(Collected data entries)
◇ ◇ ◇

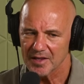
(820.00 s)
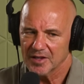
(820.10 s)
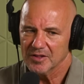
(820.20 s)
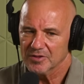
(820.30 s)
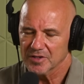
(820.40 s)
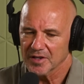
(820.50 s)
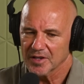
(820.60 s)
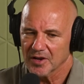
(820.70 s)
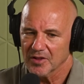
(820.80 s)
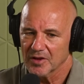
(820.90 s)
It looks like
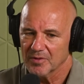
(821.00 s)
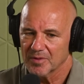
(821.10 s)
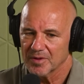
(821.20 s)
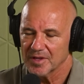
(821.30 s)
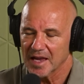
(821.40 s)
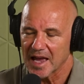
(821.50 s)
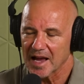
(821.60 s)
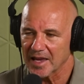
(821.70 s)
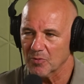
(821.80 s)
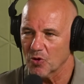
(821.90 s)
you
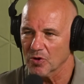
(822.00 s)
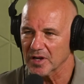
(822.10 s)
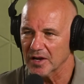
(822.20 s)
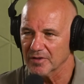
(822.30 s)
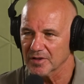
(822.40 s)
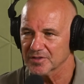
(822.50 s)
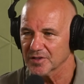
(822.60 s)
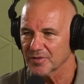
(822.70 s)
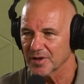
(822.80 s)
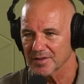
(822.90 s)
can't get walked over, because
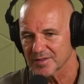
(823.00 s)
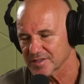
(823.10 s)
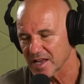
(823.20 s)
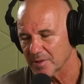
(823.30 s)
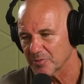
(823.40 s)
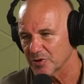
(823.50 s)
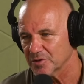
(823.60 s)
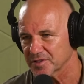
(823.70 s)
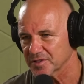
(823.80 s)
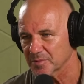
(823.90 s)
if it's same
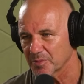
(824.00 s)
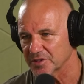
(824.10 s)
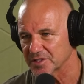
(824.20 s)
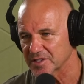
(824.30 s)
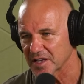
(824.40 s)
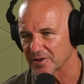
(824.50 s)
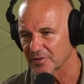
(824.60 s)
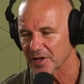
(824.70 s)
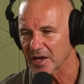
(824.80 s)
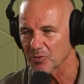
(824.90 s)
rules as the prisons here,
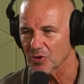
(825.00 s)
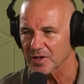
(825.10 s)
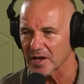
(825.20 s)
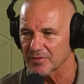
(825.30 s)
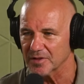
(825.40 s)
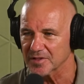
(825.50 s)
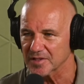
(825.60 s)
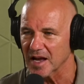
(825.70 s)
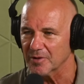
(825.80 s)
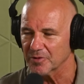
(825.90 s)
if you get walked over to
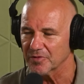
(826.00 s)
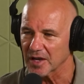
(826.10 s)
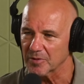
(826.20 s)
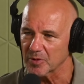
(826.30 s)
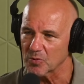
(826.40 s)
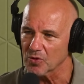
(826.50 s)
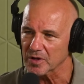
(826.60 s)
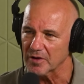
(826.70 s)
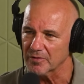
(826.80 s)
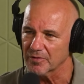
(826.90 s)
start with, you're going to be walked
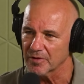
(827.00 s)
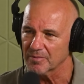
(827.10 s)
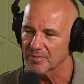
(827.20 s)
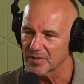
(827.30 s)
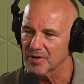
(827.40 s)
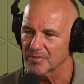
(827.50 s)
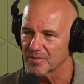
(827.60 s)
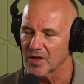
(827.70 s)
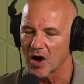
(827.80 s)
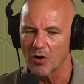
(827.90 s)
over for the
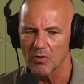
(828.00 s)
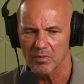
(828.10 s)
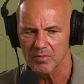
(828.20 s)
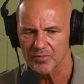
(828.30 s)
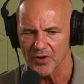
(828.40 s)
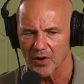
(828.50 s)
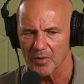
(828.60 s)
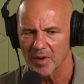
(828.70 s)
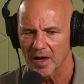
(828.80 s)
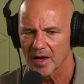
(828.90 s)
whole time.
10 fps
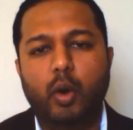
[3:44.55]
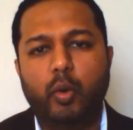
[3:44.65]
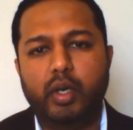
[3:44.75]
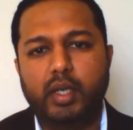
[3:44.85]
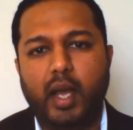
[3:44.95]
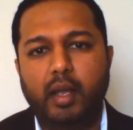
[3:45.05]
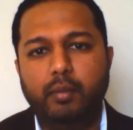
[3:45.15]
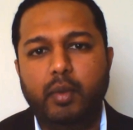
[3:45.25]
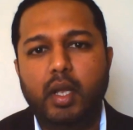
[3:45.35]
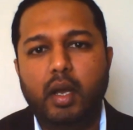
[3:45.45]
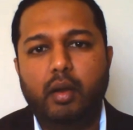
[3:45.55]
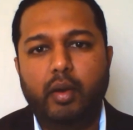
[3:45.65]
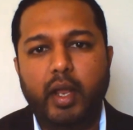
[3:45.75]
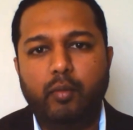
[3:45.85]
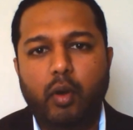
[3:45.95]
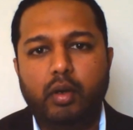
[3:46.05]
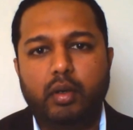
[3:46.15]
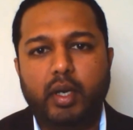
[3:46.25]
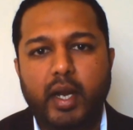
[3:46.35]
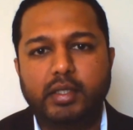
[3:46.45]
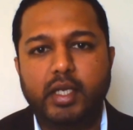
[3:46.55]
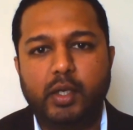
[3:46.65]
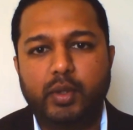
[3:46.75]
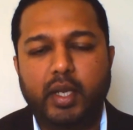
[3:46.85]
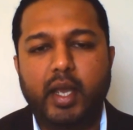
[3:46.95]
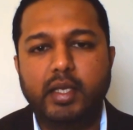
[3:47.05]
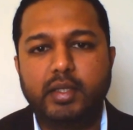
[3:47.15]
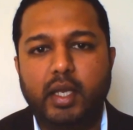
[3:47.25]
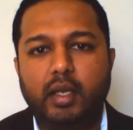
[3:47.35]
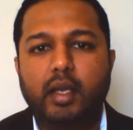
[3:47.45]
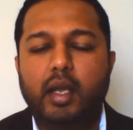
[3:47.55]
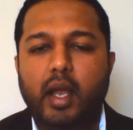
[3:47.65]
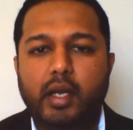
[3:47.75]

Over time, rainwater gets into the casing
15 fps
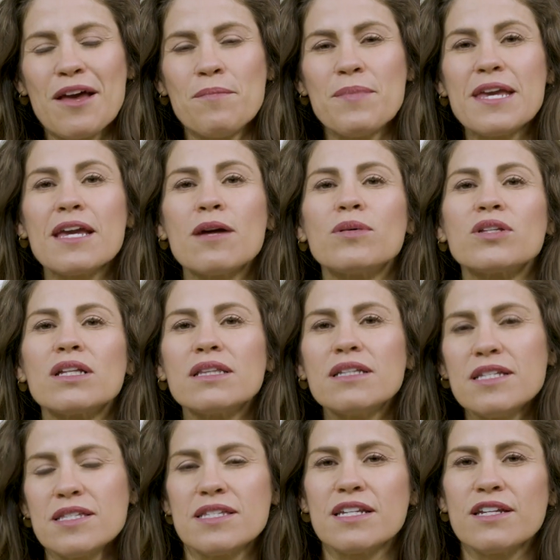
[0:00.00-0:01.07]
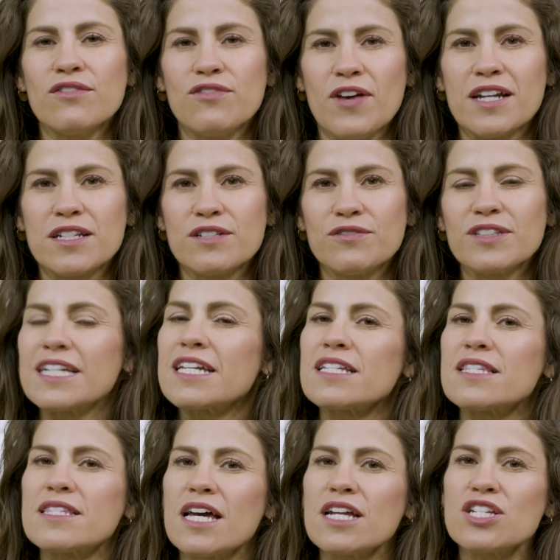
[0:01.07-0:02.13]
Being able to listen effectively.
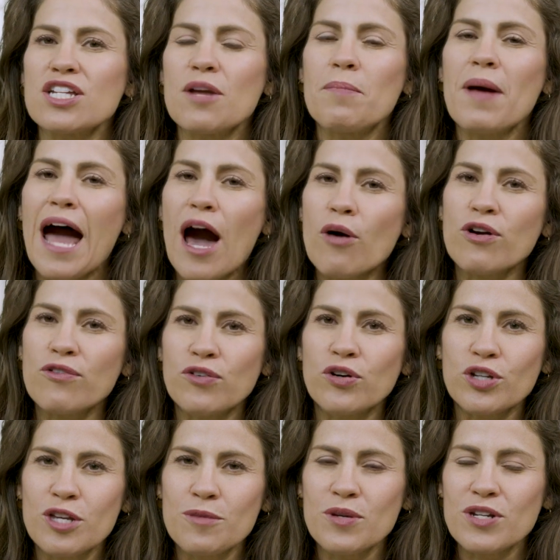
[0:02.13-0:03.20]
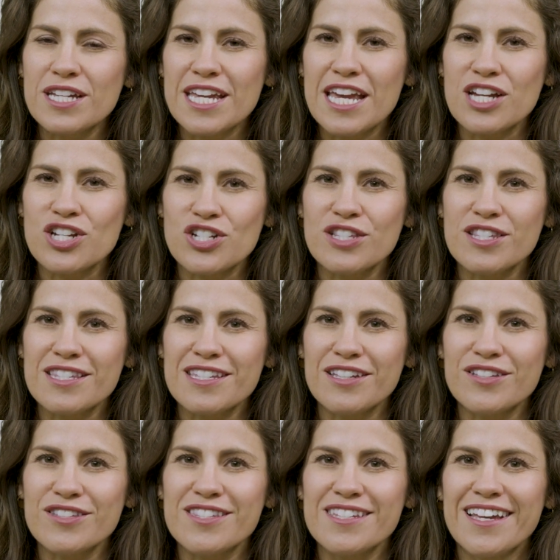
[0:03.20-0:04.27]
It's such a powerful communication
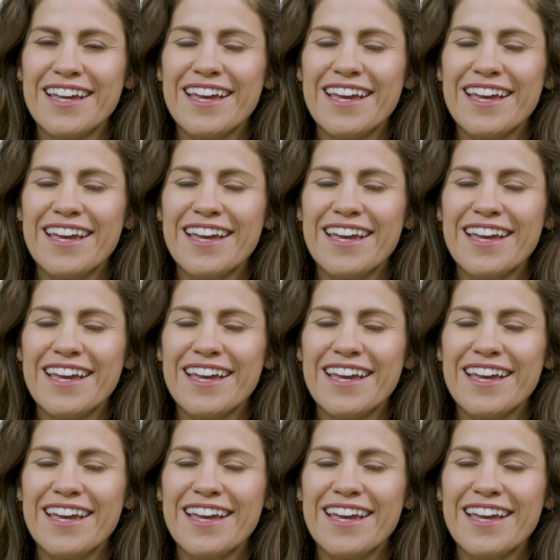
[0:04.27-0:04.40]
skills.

◇ ◇ ◇

■ YOUR ASSIGNMENT
Your answer must be the records above, copied exactly, with no pictures.

■ ANSWER FOR THIS EXERCISE
(820.00 s)
(820.10 s)
(820.20 s)
(820.30 s)
(820.40 s)
(820.50 s)
(820.60 s)
(820.70 s)
(820.80 s)
(820.90 s)
It looks like
(821.00 s)
(821.10 s)
(821.20 s)
(821.30 s)
(821.40 s)
(821.50 s)
(821.60 s)
(821.70 s)
(821.80 s)
(821.90 s)
you
(822.00 s)
(822.10 s)
(822.20 s)
(822.30 s)
(822.40 s)
(822.50 s)
(822.60 s)
(822.70 s)
(822.80 s)
(822.90 s)
can't get walked over, because
(823.00 s)
(823.10 s)
(823.20 s)
(823.30 s)
(823.40 s)
(823.50 s)
(823.60 s)
(823.70 s)
(823.80 s)
(823.90 s)
if it's same
(824.00 s)
(824.10 s)
(824.20 s)
(824.30 s)
(824.40 s)
(824.50 s)
(824.60 s)
(824.70 s)
(824.80 s)
(824.90 s)
rules as the prisons here,
(825.00 s)
(825.10 s)
(825.20 s)
(825.30 s)
(825.40 s)
(825.50 s)
(825.60 s)
(825.70 s)
(825.80 s)
(825.90 s)
if you get walked over to
(826.00 s)
(826.10 s)
(826.20 s)
(826.30 s)
(826.40 s)
(826.50 s)
(826.60 s)
(826.70 s)
(826.80 s)
(826.90 s)
start with, you're going to be walked
(827.00 s)
(827.10 s)
(827.20 s)
(827.30 s)
(827.40 s)
(827.50 s)
(827.60 s)
(827.70 s)
(827.80 s)
(827.90 s)
over for the
(828.00 s)
(828.10 s)
(828.20 s)
(828.30 s)
(828.40 s)
(828.50 s)
(828.60 s)
(828.70 s)
(828.80 s)
(828.90 s)
whole time.
10 fps
[3:44.55]
[3:44.65]
[3:44.75]
[3:44.85]
[3:44.95]
[3:45.05]
[3:45.15]
[3:45.25]
[3:45.35]
[3:45.45]
[3:45.55]
[3:45.65]
[3:45.75]
[3:45.85]
[3:45.95]
[3:46.05]
[3:46.15]
[3:46.25]
[3:46.35]
[3:46.45]
[3:46.55]
[3:46.65]
[3:46.75]
[3:46.85]
[3:46.95]
[3:47.05]
[3:47.15]
[3:47.25]
[3:47.35]
[3:47.45]
[3:47.55]
[3:47.65]
[3:47.75]

Over time, rainwater gets into the casing
15 fps
[0:00.00-0:01.07]
[0:01.07-0:02.13]
Being able to listen effectively.
[0:02.13-0:03.20]
[0:03.20-0:04.27]
It's such a powerful communication
[0:04.27-0:04.40]
skills.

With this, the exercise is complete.